1. A table of acceptance criteria and the reported device performance:

Based on the provided text, the acceptance criteria for the non-clinical tests were that the "predetermined acceptance criteria were met" and that "all risk mitigations were satisfactorily verified and validated." The reported performance is summarized as follows:

2. Sample size used for the test set and the data provenance (e.g., country of origin of the data, retrospective or prospective):

The document mentions "Performance testing with a statistically significant sample size was conducted," but does not specify the exact sample sizes for any of the non-clinical tests (e.g., how many units were tested for electrical safety, how many cycles for software testing, etc.).
The data provenance is implied to be from internal company testing (Crystalline Medical) as part of their Design Control process in compliance with 21 CFR Part 820.30. No country of origin or retrospective/prospective nature is specified for test data, as these are bench tests, not clinical studies.

3. Number of experts used to establish the ground truth for the test set and the qualifications of those experts (e.g., radiologist with 10 years of experience):

Not applicable. Ground truth as typically established by experts (e.g., radiologists, pathologists) is relevant for clinical validation studies, which were not required or performed. Non-clinical tests establish "ground truth" based on engineering specifications and compliance with recognized standards.

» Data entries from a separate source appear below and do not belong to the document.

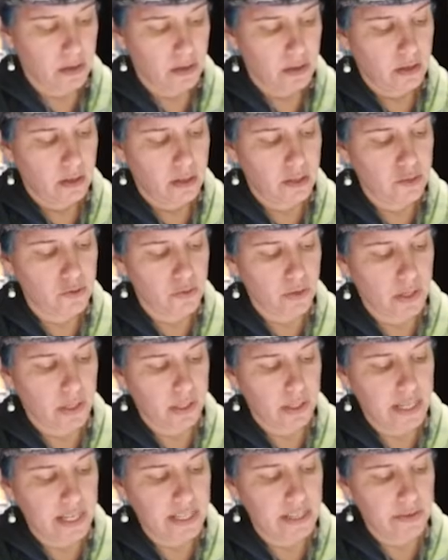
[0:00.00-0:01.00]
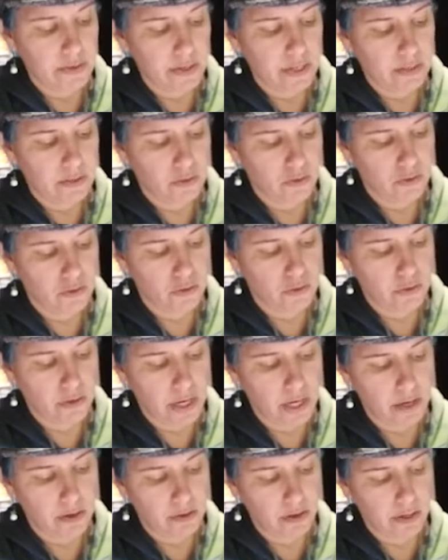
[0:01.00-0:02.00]
and draw a line going straight
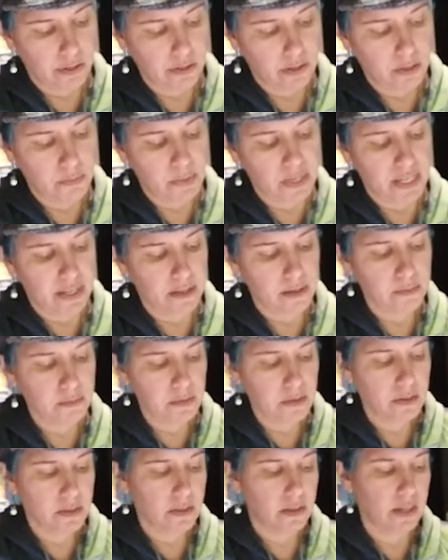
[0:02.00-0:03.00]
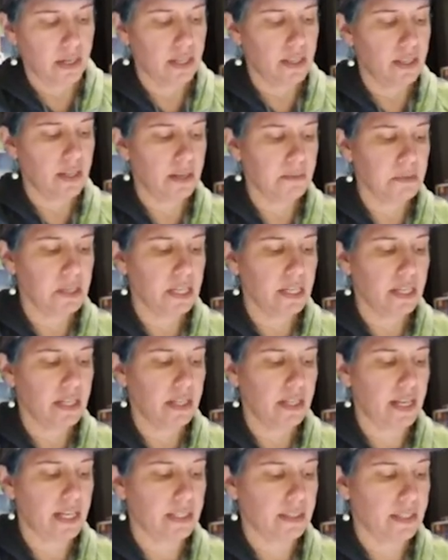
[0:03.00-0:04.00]
across the bottom, and then I'm going to
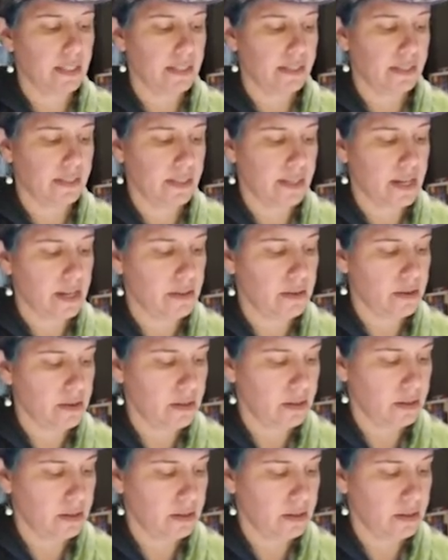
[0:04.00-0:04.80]
connect these together.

4. Adjudication method (e.g., 2+1, 3+1, none) for the test set:

Not applicable, as no clinical study or expert consensus for ground truth was performed or required.

5. If a multi-reader multi-case (MRMC) comparative effectiveness study was done, If so, what was the effect size of how much human readers improve with AI vs without AI assistance:

No. The submission explicitly states, "The subject of this premarket submission, the Vu-Path Ultrasound System, did not require clinical studies to support substantial equivalence." Therefore, no MRMC study, AI assistance performance, or human reader improvement was assessed or reported.

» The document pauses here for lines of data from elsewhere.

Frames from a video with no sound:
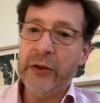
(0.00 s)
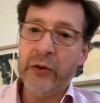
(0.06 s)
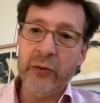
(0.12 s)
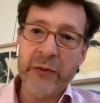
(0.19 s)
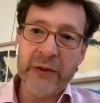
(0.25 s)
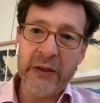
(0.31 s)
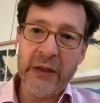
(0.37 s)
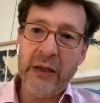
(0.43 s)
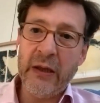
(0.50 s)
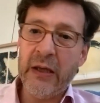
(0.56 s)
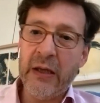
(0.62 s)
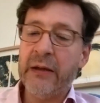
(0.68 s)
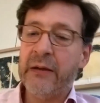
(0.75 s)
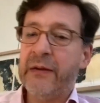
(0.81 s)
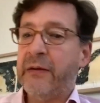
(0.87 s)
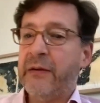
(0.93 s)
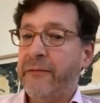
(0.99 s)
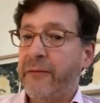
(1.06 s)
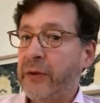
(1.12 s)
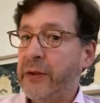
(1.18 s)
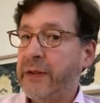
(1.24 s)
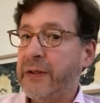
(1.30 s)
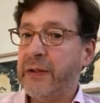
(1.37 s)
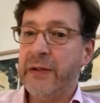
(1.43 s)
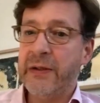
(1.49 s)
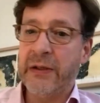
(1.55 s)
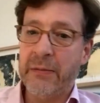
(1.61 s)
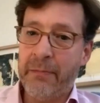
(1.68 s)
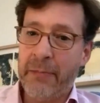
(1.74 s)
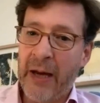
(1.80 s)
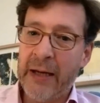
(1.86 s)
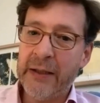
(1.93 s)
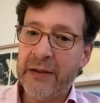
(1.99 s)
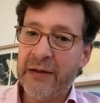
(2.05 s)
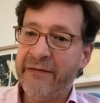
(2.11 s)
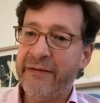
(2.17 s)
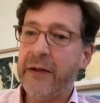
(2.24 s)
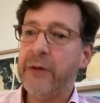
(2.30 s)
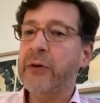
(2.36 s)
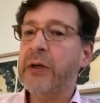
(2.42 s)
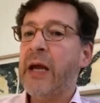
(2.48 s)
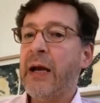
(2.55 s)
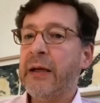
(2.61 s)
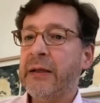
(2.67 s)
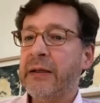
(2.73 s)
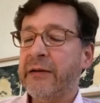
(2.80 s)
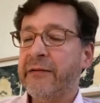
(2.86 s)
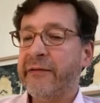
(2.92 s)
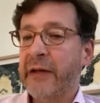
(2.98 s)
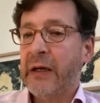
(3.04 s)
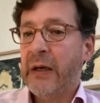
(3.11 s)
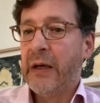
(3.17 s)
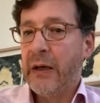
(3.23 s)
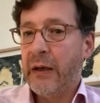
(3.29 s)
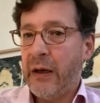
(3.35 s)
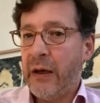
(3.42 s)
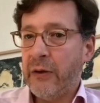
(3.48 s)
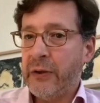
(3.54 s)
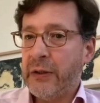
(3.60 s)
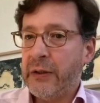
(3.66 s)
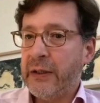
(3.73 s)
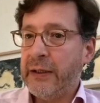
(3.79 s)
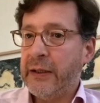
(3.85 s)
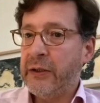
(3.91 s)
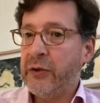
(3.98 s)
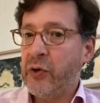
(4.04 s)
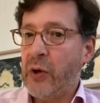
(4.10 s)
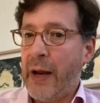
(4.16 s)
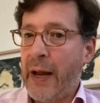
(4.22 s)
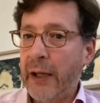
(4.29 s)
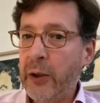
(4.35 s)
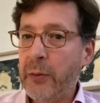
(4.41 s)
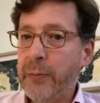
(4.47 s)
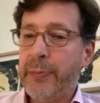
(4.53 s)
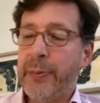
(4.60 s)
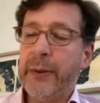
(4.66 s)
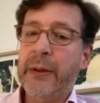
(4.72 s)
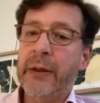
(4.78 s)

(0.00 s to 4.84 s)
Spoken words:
You see that, for instance, the banks are very active currently to help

6. If a standalone (i.e. algorithm only without human-in-the-loop performance) was done:

Not explicitly detailed for software performance, but the software testing was done in compliance with IEC 62304. The "needle guidance technology... provides them with visual tools for passive tracking of a needle," implying it is an assistance tool, not a fully standalone diagnostic algorithm. However, the clearance was based on demonstrating substantial equivalence to a predicate, not on demonstrating standalone diagnostic performance improvements.

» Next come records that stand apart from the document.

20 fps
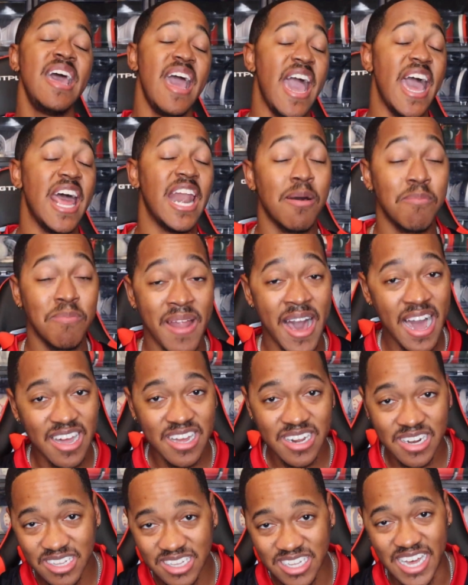And I'm not
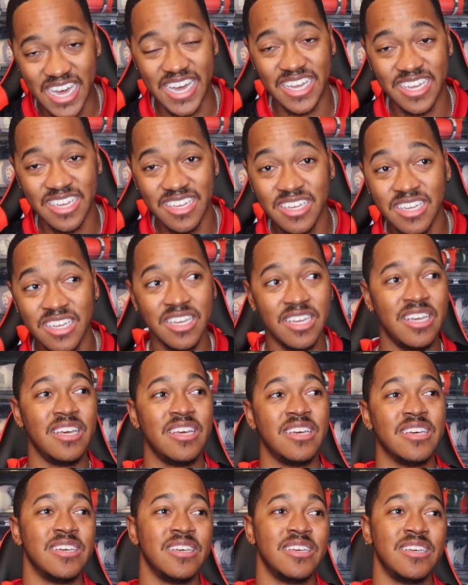going to lie,
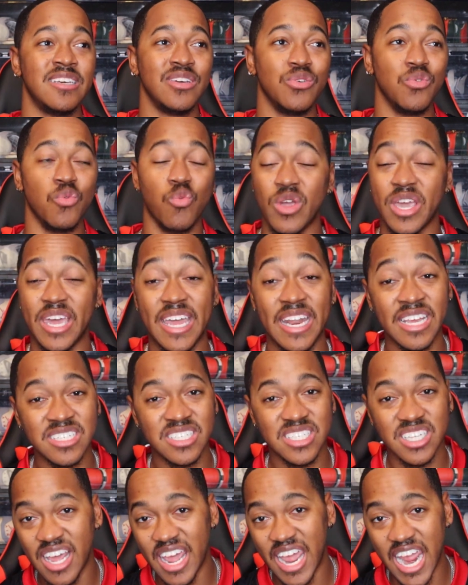we're getting
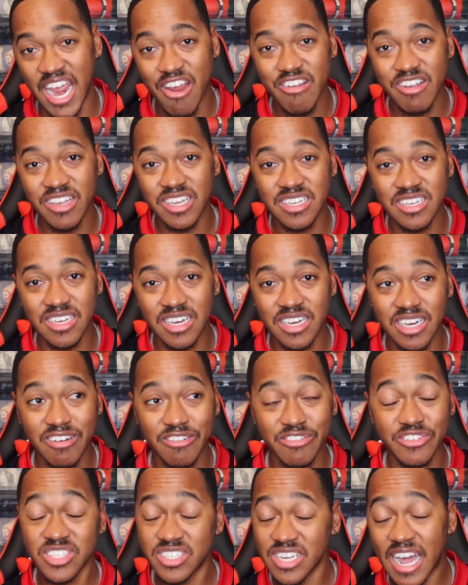to that area
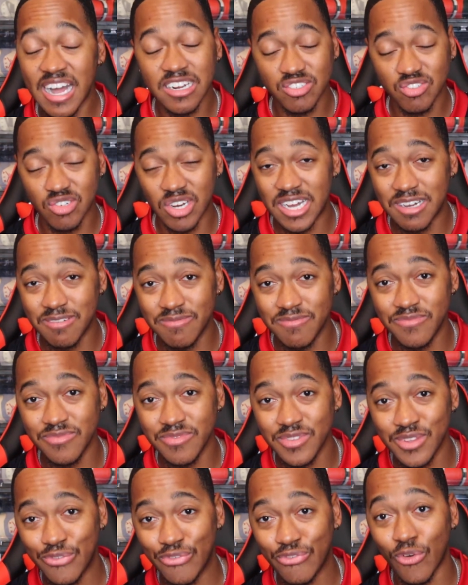of shock drop
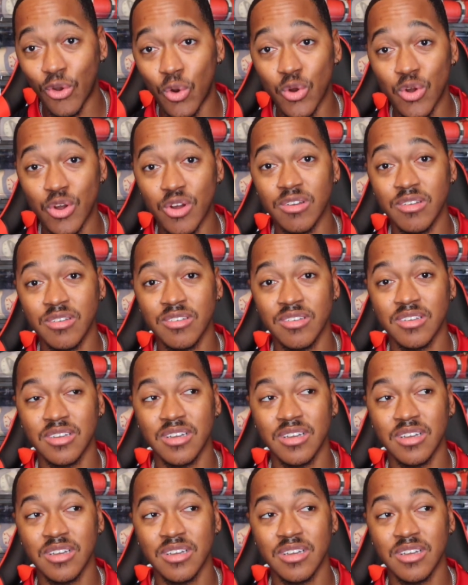for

7. The type of ground truth used (expert consensus, pathology, outcomes data, etc):

For non-clinical testing, the "ground truth" is typically defined by:

• Engineering Specifications: The device met pre-defined technical specifications (e.g., output power, image resolution, accuracy of needle tracking mechanism within a phantoms/bench setup).
• Compliance with Industry Standards: The device's performance was measured against established criteria in recognized standards (e.g., IEC 60601 series for safety and performance, IEC 62304 for software lifecycle processes).

8. The sample size for the training set:

Not applicable, as this device's clearance was based on substantial equivalence to a predicate device through non-clinical testing, not on the performance of a machine learning model that would require a distinct training set for clinical performance validation. While there is software on the device, the summary does not indicate that it is a deep learning or AI model in the sense that would require a large "training set" for its core functionality validation. The software validation followed IEC 62304 standards.

9. How the ground truth for the training set was established:

Not applicable, as no described training set was used for a machine learning model.